A ideia de que as crianças criadas entre as décadas de 1950 e 1970 se tornaram adultos mais resilientes tem sido tema frequente de debates entre psicólogos e especialistas em comportamento humano. Embora não exista consenso de que uma geração seja “mais forte” do que outra, diversos estudos apontam que o contexto social da época contribuiu para o desenvolvimento de habilidades emocionais importantes.
Naquele período, era comum que crianças tivessem mais autonomia para brincar nas ruas, resolver conflitos com colegas, lidar com frustrações e assumir pequenas responsabilidades desde cedo. Essas experiências favoreciam o desenvolvimento da autoconfiança, da capacidade de adaptação e da tolerância às dificuldades do cotidiano.
Resiliência é construída ao longo da vida
Segundo especialistas, a resiliência não é uma característica inata, mas uma habilidade desenvolvida por meio das experiências vividas. Enfrentar desafios, aprender com os erros e superar momentos difíceis ajuda a fortalecer o equilíbrio emocional ao longo da vida.
Isso não significa que as gerações passadas receberam uma educação necessariamente melhor. Cada época apresenta desafios distintos. Enquanto no passado as dificuldades estavam ligadas às limitações econômicas, ao acesso restrito à tecnologia e às responsabilidades precoces, as crianças de hoje convivem com novos fatores, como o uso intenso das redes sociais, a exposição constante à informação e diferentes formas de pressão emocional.
O desafio das novas gerações
Psicólogos ressaltam que a infância atual acontece em um ambiente muito diferente daquele vivido há 50 ou 60 anos. O acesso à tecnologia trouxe inúmeros benefícios para a educação e a comunicação, mas também aumentou o tempo de exposição às telas, reduziu parte das interações presenciais e ampliou a influência das redes sociais sobre crianças e adolescentes.

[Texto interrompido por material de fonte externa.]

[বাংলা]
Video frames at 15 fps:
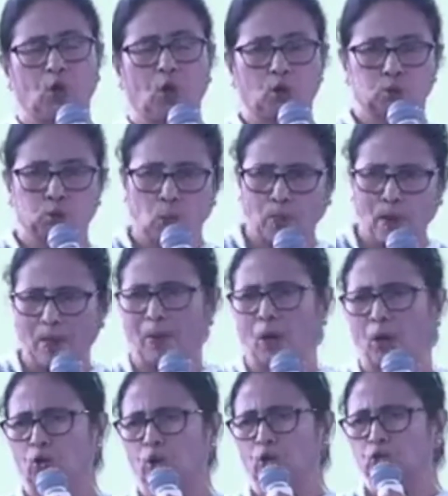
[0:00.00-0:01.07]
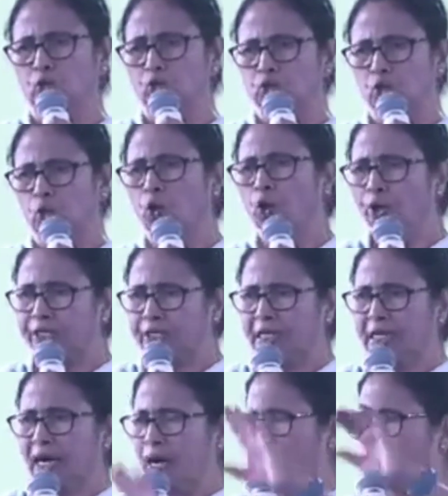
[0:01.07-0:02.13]
ধোপা বয়কট করত কি
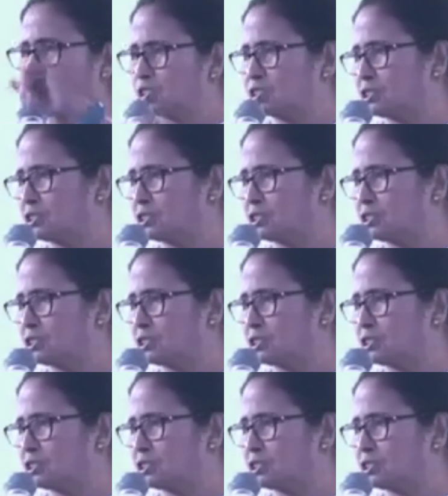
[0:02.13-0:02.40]
না করেছে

Por isso, especialistas defendem que pais e educadores incentivem o desenvolvimento da autonomia, da responsabilidade e da capacidade de lidar com frustrações, respeitando as características de cada fase do desenvolvimento infantil.
Não existe geração perfeita
A psicologia reforça que comparar gerações de forma absoluta pode levar a conclusões equivocadas. Cada período histórico apresenta oportunidades e desafios próprios, moldando comportamentos de maneiras diferentes.
Mais do que afirmar que uma geração foi mais forte do que outra, os especialistas destacam a importância de criar ambientes que favoreçam o desenvolvimento emocional saudável, permitindo que crianças e adolescentes aprendam a enfrentar dificuldades, construir relações equilibradas e desenvolver resiliência para os desafios da vida adulta.